Memanfaatkan Rasa Iba dan Kebaikan Hati Orang Lain

Merasa bosan hidup bertani di kampungnya, serta mendengar penuturan serta melihat teman-teman sekampungnya yang kelihatan berhasil hidup, Sukijo mencoba mengadu untung ke Metropolitan.

Dengan keterampilan seadanya iapun memulai kariernya sebagai penggali tanah di sebuah proyek pembangunan perumahan. Pekerjaan itu ia tekuni tak kurang dari setahun, sebelum cidera otot pinggang memaksanya untuk beralih profesi. Melihat ketekunannya dalam bekerja, mandornya menyayanginya. Dan karena ia tak bisa lagi menggali tanah, ia ditugaskan sebagai perekrut tenaga penggali tanah di kampungnya. Sejak itulah ia pulang-pergi Jakarta –kampungnya, dan tampak seperti teman-teman pendahulunya yang kelihatan berhasil di mata orang-orang sekampungnya.


Salah seorang teman sekampung yang direkrutnya adalah Karyo. Setelah sekian lama menjadi penggali tanah, ia mulai bosan dengan pekerjaan berat itu. Berlatar belakang keterampilan bertani, iapun mulai mencari lahan kosong yang tak dimanfaatkan di tepian sungai. Ternyata lahan-lahan itu subur di tanami sayur-sayuran. Tak lebih dari enam bulan, ia sudah berkali-kali menjual hasil kebunnya dan mengirimkan jutaan rupiah kepada keluarganya di kampung.

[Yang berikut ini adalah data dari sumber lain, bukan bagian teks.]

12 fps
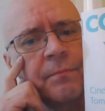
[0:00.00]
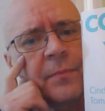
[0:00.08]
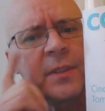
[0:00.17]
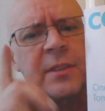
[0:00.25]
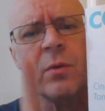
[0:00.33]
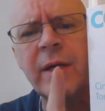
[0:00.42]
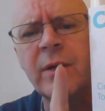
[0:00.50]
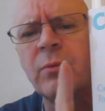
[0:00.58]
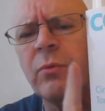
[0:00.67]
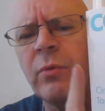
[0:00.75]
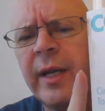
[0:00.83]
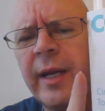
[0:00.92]
Well, let's go ahead
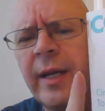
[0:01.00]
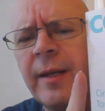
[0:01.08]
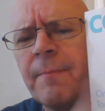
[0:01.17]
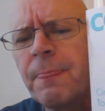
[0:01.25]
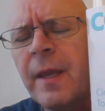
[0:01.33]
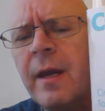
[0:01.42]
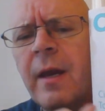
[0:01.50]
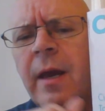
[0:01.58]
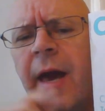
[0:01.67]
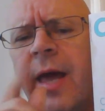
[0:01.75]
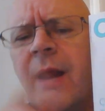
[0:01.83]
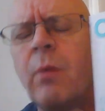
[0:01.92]
and read,
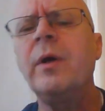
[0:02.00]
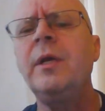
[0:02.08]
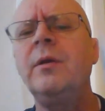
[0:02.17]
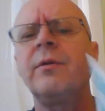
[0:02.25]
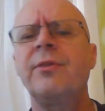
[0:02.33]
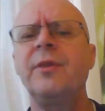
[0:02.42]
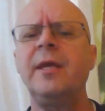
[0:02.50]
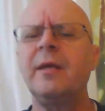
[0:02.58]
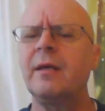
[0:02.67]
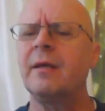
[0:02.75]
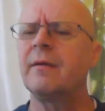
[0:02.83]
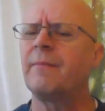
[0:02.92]
and I want you to think
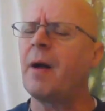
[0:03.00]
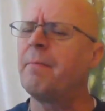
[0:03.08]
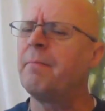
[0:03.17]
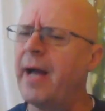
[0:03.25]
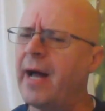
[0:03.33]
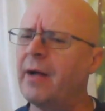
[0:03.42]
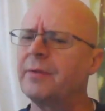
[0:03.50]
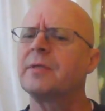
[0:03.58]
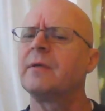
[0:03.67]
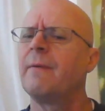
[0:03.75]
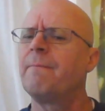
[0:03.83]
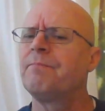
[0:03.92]
about
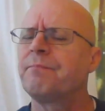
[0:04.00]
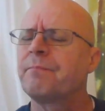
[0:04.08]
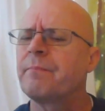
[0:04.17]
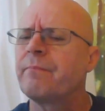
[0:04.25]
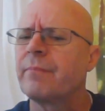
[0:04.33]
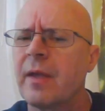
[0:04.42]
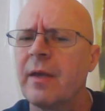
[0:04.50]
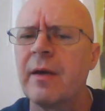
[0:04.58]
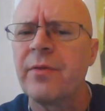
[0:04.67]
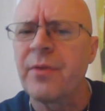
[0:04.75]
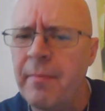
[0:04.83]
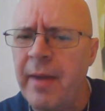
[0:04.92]

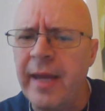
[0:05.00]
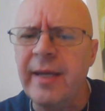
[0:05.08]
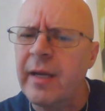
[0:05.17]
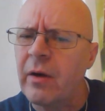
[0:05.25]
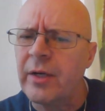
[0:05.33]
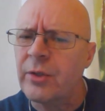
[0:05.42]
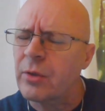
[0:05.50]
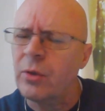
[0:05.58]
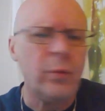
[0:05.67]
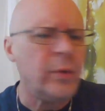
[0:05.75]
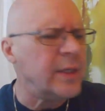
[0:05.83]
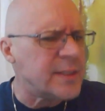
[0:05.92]
the main character.
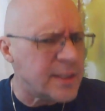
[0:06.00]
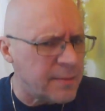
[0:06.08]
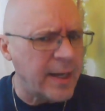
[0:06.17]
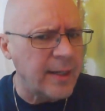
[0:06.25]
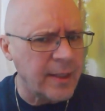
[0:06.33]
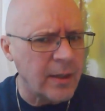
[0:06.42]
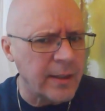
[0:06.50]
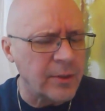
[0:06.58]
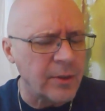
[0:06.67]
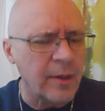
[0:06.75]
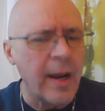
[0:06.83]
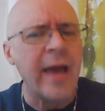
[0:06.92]
Who is the main
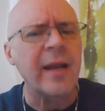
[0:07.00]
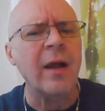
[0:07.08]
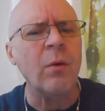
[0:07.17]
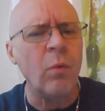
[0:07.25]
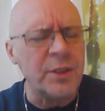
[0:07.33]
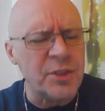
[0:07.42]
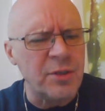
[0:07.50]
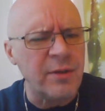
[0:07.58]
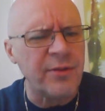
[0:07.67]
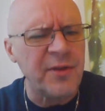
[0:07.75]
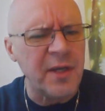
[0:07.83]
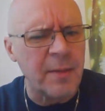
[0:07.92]
character? And I want you
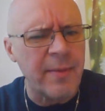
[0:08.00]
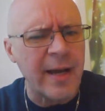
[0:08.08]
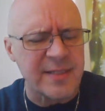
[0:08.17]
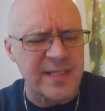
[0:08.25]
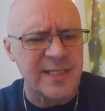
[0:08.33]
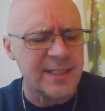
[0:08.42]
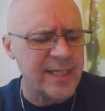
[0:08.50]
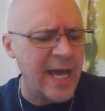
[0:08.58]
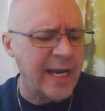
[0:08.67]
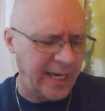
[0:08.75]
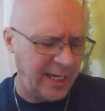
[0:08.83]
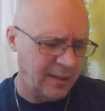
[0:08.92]
to think about
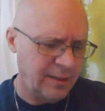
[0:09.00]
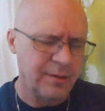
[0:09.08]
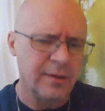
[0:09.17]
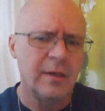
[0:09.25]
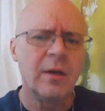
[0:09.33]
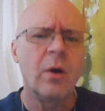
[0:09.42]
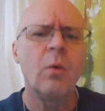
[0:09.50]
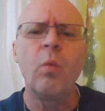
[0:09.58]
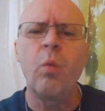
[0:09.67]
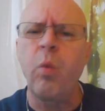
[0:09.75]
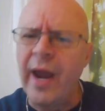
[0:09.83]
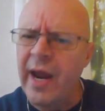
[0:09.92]
setting,
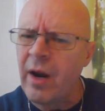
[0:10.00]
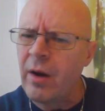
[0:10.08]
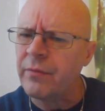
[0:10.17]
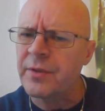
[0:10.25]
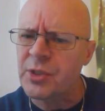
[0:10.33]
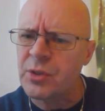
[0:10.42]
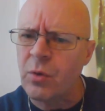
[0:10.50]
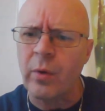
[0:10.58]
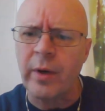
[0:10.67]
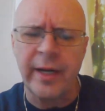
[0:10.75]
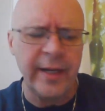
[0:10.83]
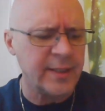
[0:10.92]
where the
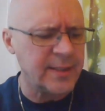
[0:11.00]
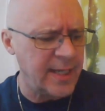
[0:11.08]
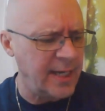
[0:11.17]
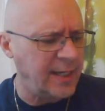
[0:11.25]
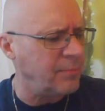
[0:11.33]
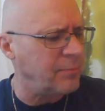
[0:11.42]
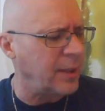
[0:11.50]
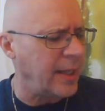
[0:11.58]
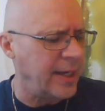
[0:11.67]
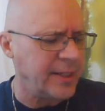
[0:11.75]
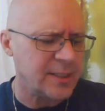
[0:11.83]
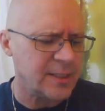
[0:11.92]
story is taking
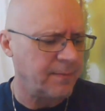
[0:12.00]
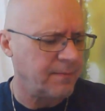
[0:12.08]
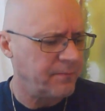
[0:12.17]
place.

Mengetahui semua itu, Poniran teman sekampungnya yang lain menyusul. Cuma, Poniran ini bukanlah seorang petani yang setekun Sukijo dan Karyo. Di kampungnya ia malah dikenal sebagai pemuda pemalas, bahkan tak jarang kedapatan mabuk-mabukan. Di Jakarta ia sempat menjadi penggali tanah, sebelum ia merasa kewalahan dan memilih membantu Karyo berkebun sayuran. Rupanya, membantu berkebun sayurpun bukanlah pekerjaan mudah baginya. Berkali-kali melihat para pengemis cacat yang berhasil mengumpulkan tak sedikit uang dengan mudah, terpikir olehnya untuk memanfaatkan rasa iba dan kebaikan-hati orang-orang. Iapun berpura-pura cacat, berpakaian kumal, duduk di jembatan-jembatan penyeberangan menengadahkan tangannya.



***


Niat mengeksploitasi rasa iba dan kebaikan-hati orang-orang bisa diwujudkan melalui berbagai cara. Bentuk kelicikan ini berpangkal pada kuatnya rasa iba-diri —yang membuat kita menyayangi diri sendiri melebihi siapapun atau apapun sehingga merasa tak pantas untuk menderita, apalagi untuk berkorban bagi yang lainnya.